WORK REQUIRED:
Please output the listing below character for character and omit the images.

DATA TO PROCESS:
○ ○ ○

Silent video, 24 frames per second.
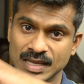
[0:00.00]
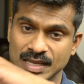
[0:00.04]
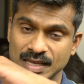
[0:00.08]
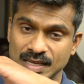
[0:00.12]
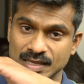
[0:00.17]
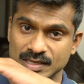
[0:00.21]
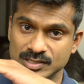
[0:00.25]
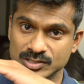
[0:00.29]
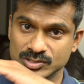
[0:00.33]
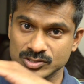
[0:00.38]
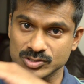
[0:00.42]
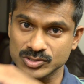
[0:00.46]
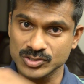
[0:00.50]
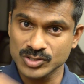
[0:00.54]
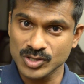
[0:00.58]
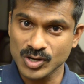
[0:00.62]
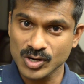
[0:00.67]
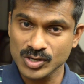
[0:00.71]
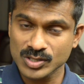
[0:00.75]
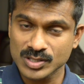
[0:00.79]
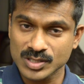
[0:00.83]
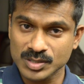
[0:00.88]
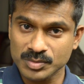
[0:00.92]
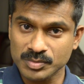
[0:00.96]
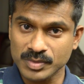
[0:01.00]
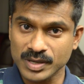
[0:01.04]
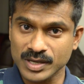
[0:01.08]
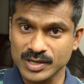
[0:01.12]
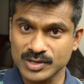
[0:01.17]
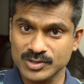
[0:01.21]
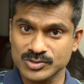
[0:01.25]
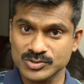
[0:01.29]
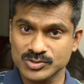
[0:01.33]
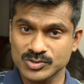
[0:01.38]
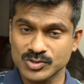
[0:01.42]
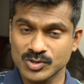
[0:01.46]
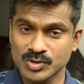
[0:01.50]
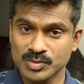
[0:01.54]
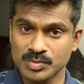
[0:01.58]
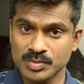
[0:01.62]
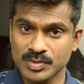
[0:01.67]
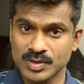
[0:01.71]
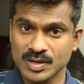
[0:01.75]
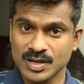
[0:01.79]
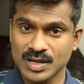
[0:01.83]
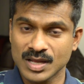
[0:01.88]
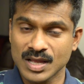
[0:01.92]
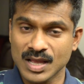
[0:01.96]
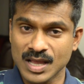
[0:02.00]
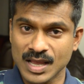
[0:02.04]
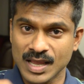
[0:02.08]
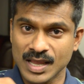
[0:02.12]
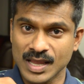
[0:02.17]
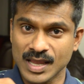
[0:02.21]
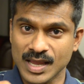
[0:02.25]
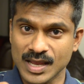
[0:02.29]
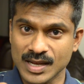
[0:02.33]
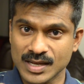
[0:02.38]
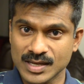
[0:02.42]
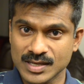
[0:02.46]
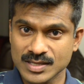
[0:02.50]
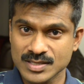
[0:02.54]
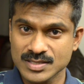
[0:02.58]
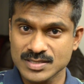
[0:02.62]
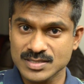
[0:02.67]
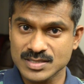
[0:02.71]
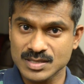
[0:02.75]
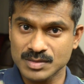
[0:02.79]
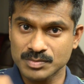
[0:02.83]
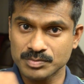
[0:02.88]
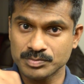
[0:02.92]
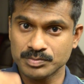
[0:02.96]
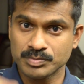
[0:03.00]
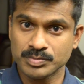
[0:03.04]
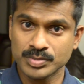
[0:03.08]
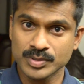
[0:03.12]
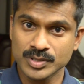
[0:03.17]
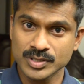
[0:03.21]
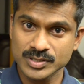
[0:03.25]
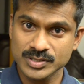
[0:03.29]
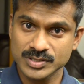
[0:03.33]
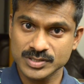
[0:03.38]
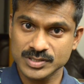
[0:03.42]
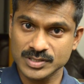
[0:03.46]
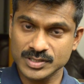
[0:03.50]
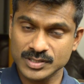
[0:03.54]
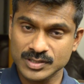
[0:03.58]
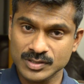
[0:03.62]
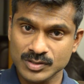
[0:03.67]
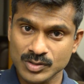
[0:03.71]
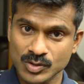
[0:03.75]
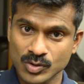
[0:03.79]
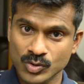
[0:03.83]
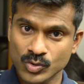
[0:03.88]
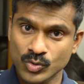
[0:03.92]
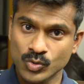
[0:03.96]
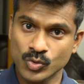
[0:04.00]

it is not the microscope, it is the person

○ ○ ○

THE COMPLETED TASK:
Silent video, 24 frames per second.
[0:00.00]
[0:00.04]
[0:00.08]
[0:00.12]
[0:00.17]
[0:00.21]
[0:00.25]
[0:00.29]
[0:00.33]
[0:00.38]
[0:00.42]
[0:00.46]
[0:00.50]
[0:00.54]
[0:00.58]
[0:00.62]
[0:00.67]
[0:00.71]
[0:00.75]
[0:00.79]
[0:00.83]
[0:00.88]
[0:00.92]
[0:00.96]
[0:01.00]
[0:01.04]
[0:01.08]
[0:01.12]
[0:01.17]
[0:01.21]
[0:01.25]
[0:01.29]
[0:01.33]
[0:01.38]
[0:01.42]
[0:01.46]
[0:01.50]
[0:01.54]
[0:01.58]
[0:01.62]
[0:01.67]
[0:01.71]
[0:01.75]
[0:01.79]
[0:01.83]
[0:01.88]
[0:01.92]
[0:01.96]
[0:02.00]
[0:02.04]
[0:02.08]
[0:02.12]
[0:02.17]
[0:02.21]
[0:02.25]
[0:02.29]
[0:02.33]
[0:02.38]
[0:02.42]
[0:02.46]
[0:02.50]
[0:02.54]
[0:02.58]
[0:02.62]
[0:02.67]
[0:02.71]
[0:02.75]
[0:02.79]
[0:02.83]
[0:02.88]
[0:02.92]
[0:02.96]
[0:03.00]
[0:03.04]
[0:03.08]
[0:03.12]
[0:03.17]
[0:03.21]
[0:03.25]
[0:03.29]
[0:03.33]
[0:03.38]
[0:03.42]
[0:03.46]
[0:03.50]
[0:03.54]
[0:03.58]
[0:03.62]
[0:03.67]
[0:03.71]
[0:03.75]
[0:03.79]
[0:03.83]
[0:03.88]
[0:03.92]
[0:03.96]
[0:04.00]

it is not the microscope, it is the person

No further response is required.